House Farm Bill dairy provisions mostly similar to Senate version
By Charlie Garrison, The Garrison Group
The Dairy Subtitle in the House Agriculture Committee's Discussion Draft of its farm bill is similar to the language in the bill passed by the Senate last month. It contains both the Dairy Producer Margin Protection Plan (DPMP) and the Dairy Market Stabilization Plan (DMSP), it extends the farmer-funded dairy promotion and research program, forward contracting for Federal Milk Market Order Classes II, III and IV and the Dairy Indemnity Program. The House draft would eliminate the Milk Income Loss Contract (MILC) Program, the Dairy Product Price Support Program (DPPSP), the Dairy Export Incentive Program (DEIP) and the FMMO Commission established by the 2008 Farm Bill.

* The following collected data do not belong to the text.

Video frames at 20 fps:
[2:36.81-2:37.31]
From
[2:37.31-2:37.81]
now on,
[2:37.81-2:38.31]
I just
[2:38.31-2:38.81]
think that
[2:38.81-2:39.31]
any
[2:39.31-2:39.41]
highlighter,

The DPMP uses the National All-Milk Price minus a national feed cost calculation to establish the margin levels for the insurance program. Margins are calculated monthly by USDA and insurance payments would be made to participating producers if the margin average for a specific two-month period is below the level of coverage chosen. Basic margin insurance of $4 on up to 4 million pounds of milk is provided at no out-of-pocket cost. Supplemental insurance can be purchased in 50-cent increments up to $8. Basic margin insurance covers up to 80% of a producer's base while supplemental insurance can be purchased on between 25% and 90% of the base. The highest of the last 3 calendar years' production is the fixed base for the duration of the farm bill in the basic program and the prior year's production is the base for supplemental insurance that can be purchased annually. Administrative fees from $100 to $1,000 apply depending on the volume of milk marketed annually. Producers who sign up for DPMP are required to participate in DMSP.
The House Agriculture Committee's bill offers producers the opportunity to sign up for retroactive margin insurance for the period between the date the bill goes into effect and completion of USDA rulemaking for the new program. The Senate bill extends MILC to provide a safety net for producers while the rules are being written.

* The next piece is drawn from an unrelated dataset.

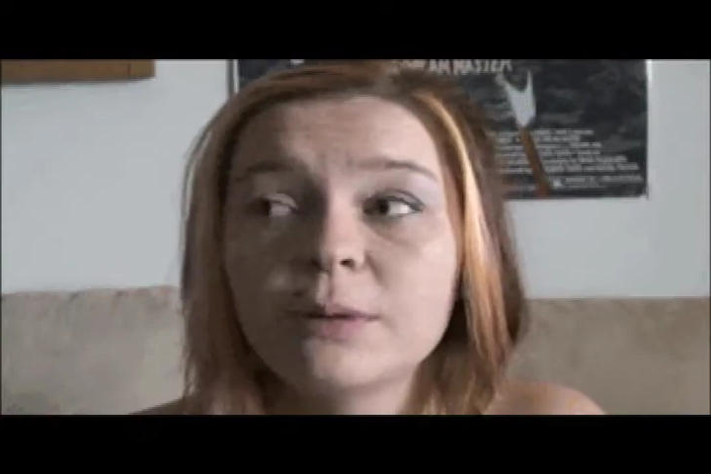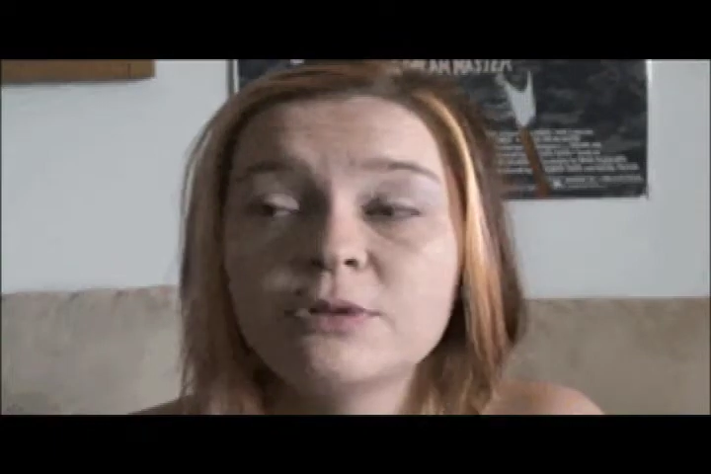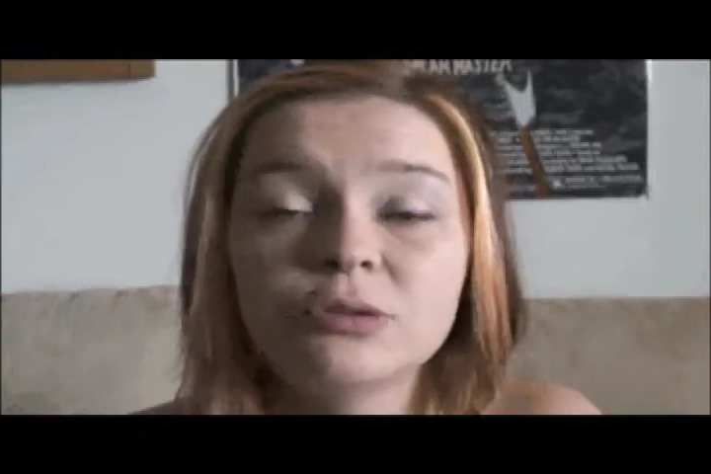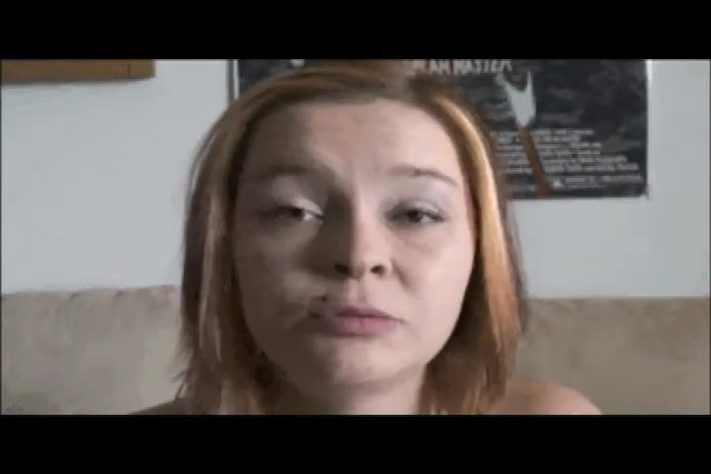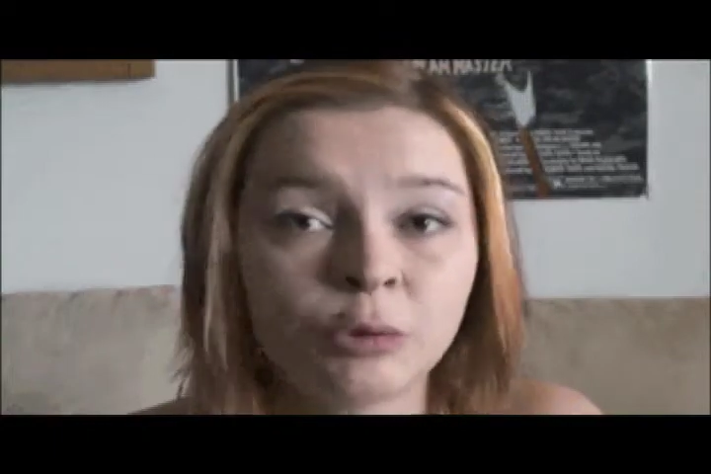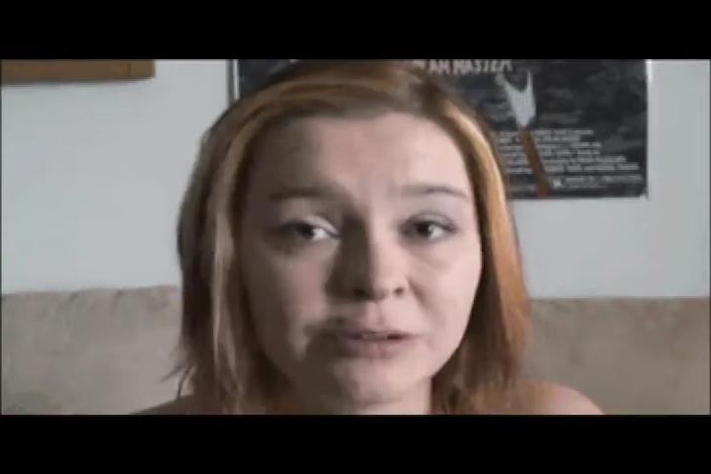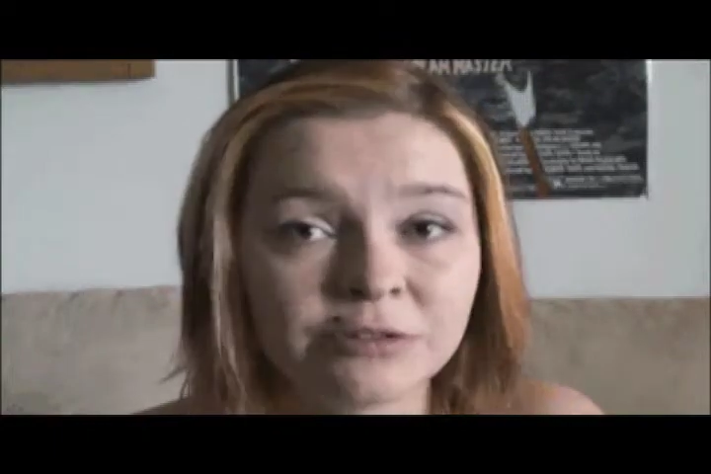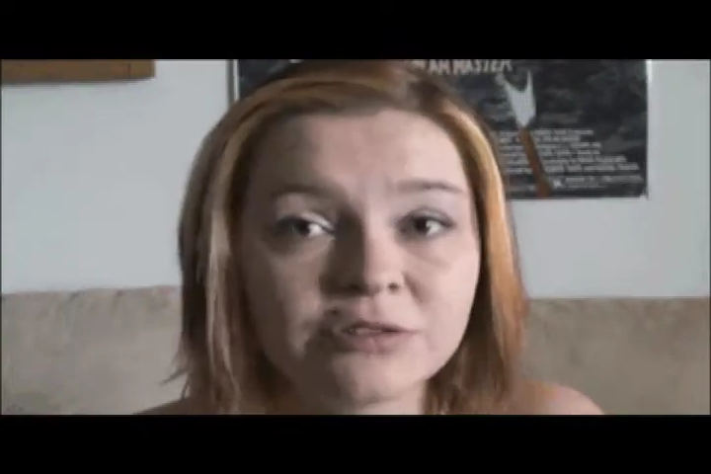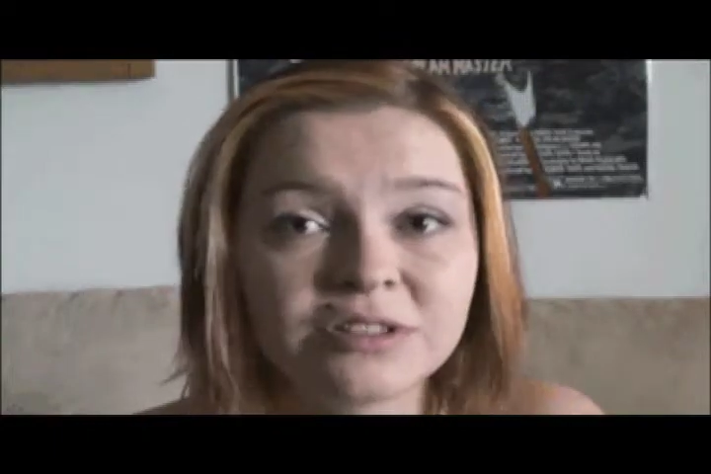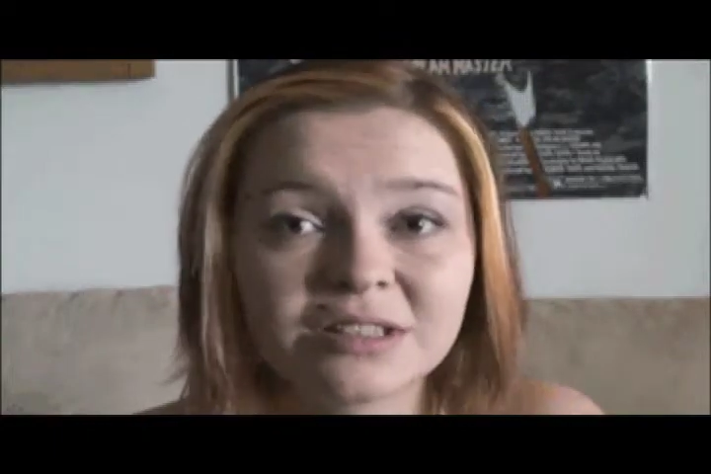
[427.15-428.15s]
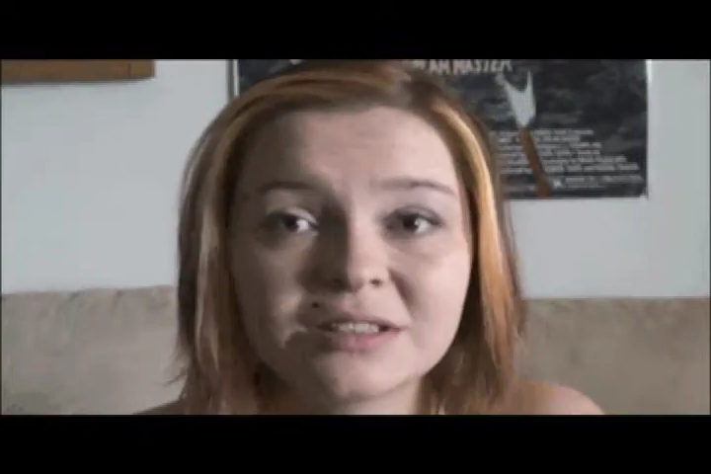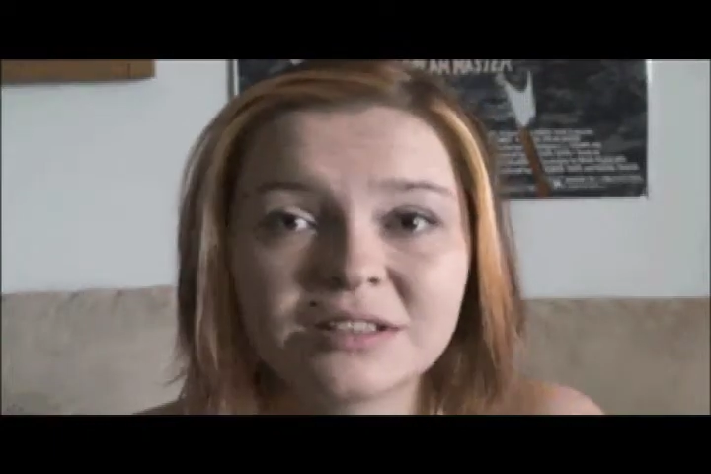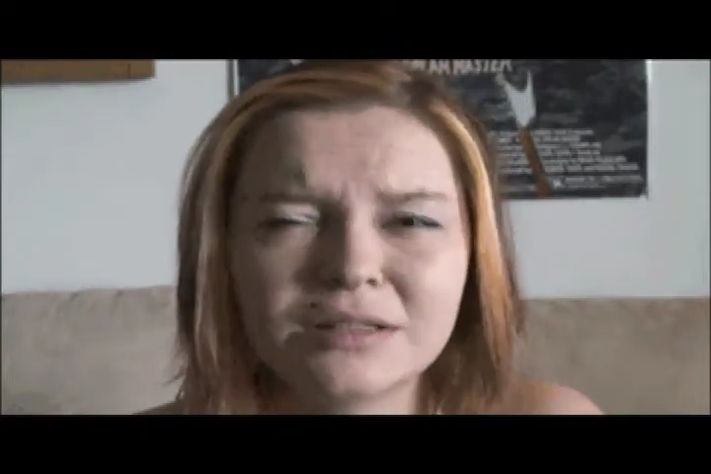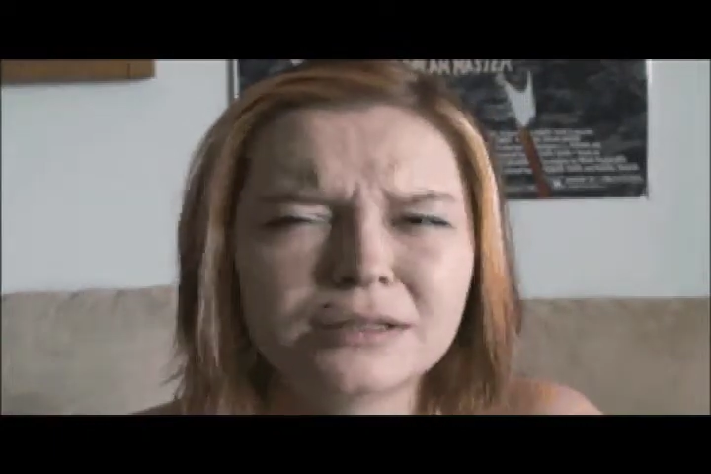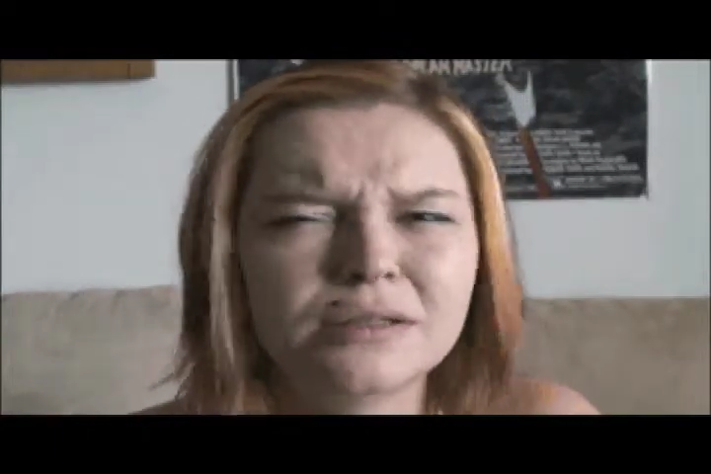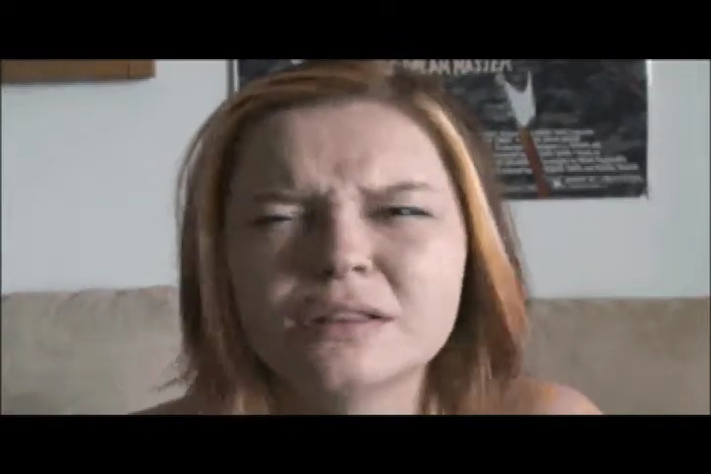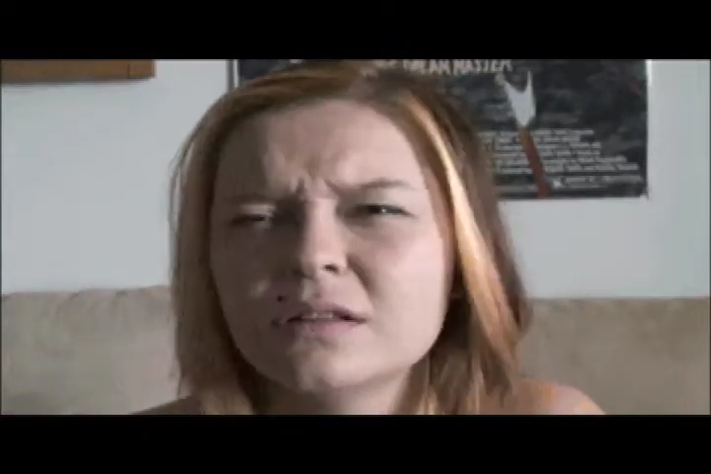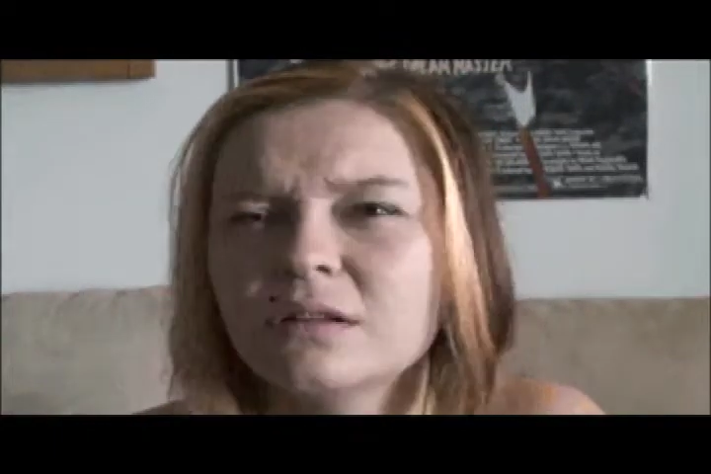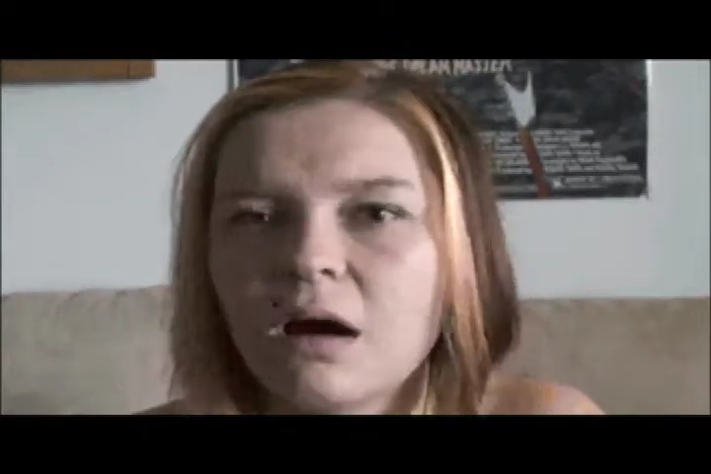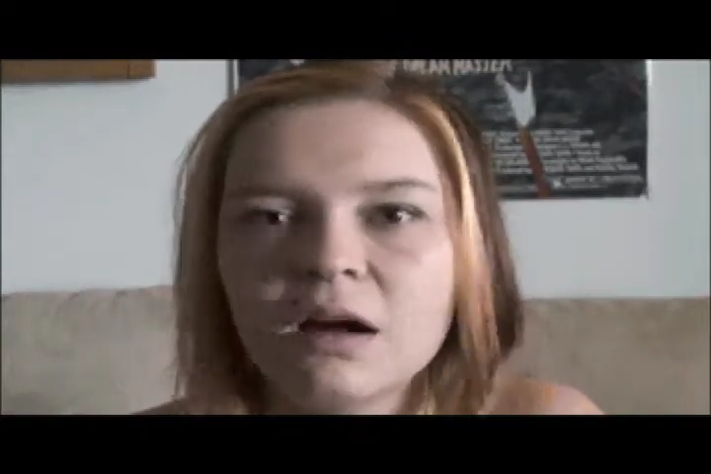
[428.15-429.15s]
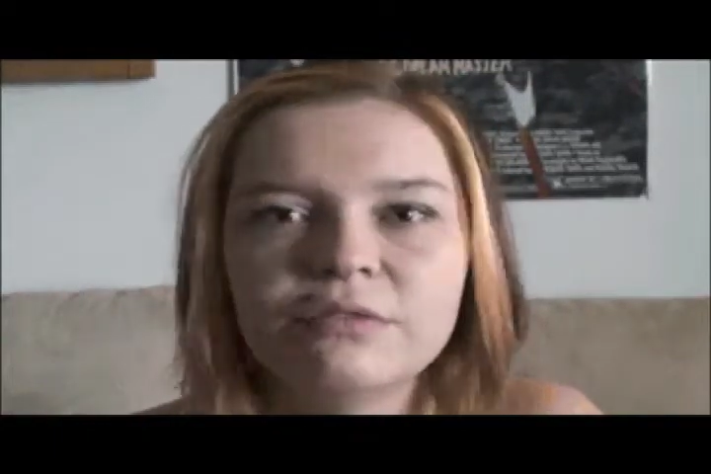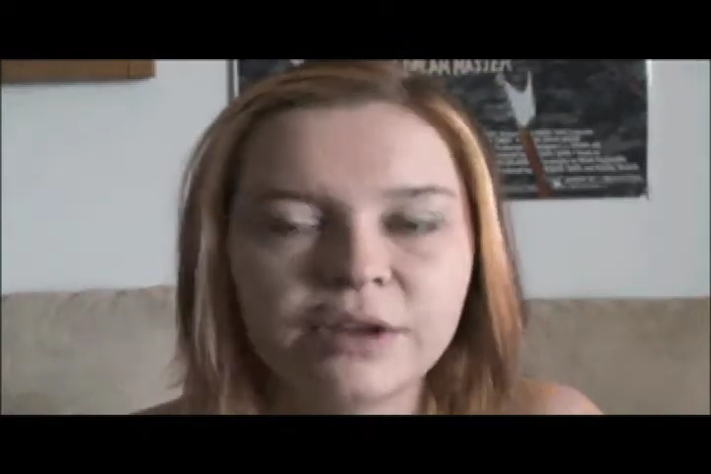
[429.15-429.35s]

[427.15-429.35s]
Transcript: I'm up to 460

The DMSP is in effect after two consecutive months of margins below $6 or one month below $4. If the margin is below $6 a participating producer is paid for either 98% of base or 94% of total marketings. If the margin is between $5 and $6 payment is for 97% of base or 93% of total marketings. If below $4 the producer is paid for 96% of base or 92% of milk marketings. The House bill would exempt producers who market at or below base from any reductions in payment for milk. The program would be suspended after two consecutive months of margins above $6. The program would also be suspended if the relationship between U.S. and world prices for Cheddar cheese and nonfat powder are such that significant increases in imports or decreases in exports could result.

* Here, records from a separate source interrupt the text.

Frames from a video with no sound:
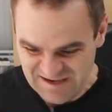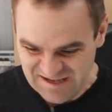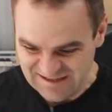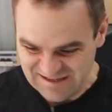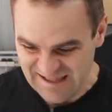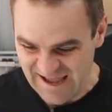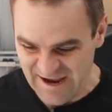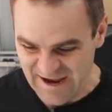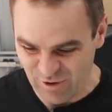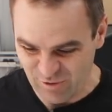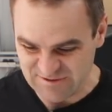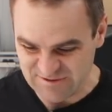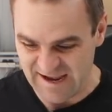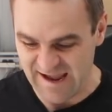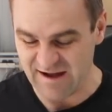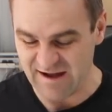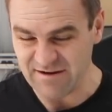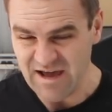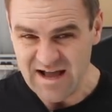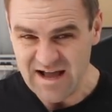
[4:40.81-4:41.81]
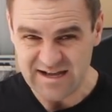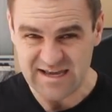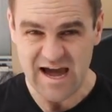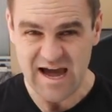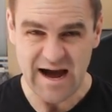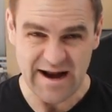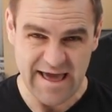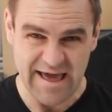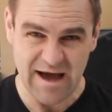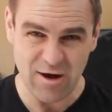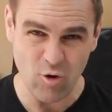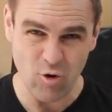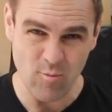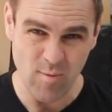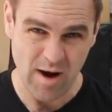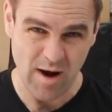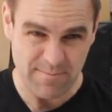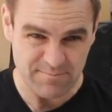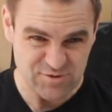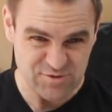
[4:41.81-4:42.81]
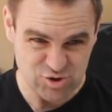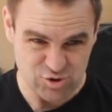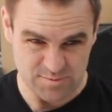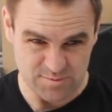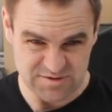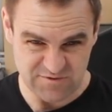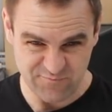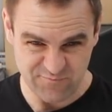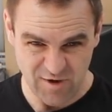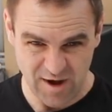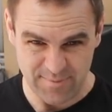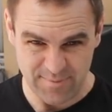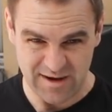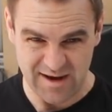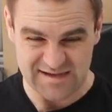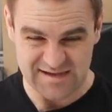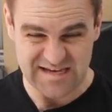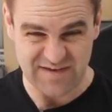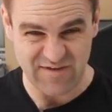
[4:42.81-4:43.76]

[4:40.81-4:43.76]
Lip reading: all down, cut out all my strips of fiberglass,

Overall the House Agriculture Committee says the bill saves more than $35 billion in mandatory funding over a decade, repeals or consolidates more than 100 programs, ends direct payments, streamlines and reforms policy and programs for more than $14 billion in savings, saves more than $16 billion from the Supplemental Nutrition Assistance Program (SNAP or Food Stamps), consolidates 23 conservation programs into 13 and includes language barring the EPA from requiring permits for the application of already-approved pesticides near water.
The House Agriculture Committee is scheduled to begin debate on its Federal Agriculture Reform and Risk Management Act (FARRM) on Wednesday July 11.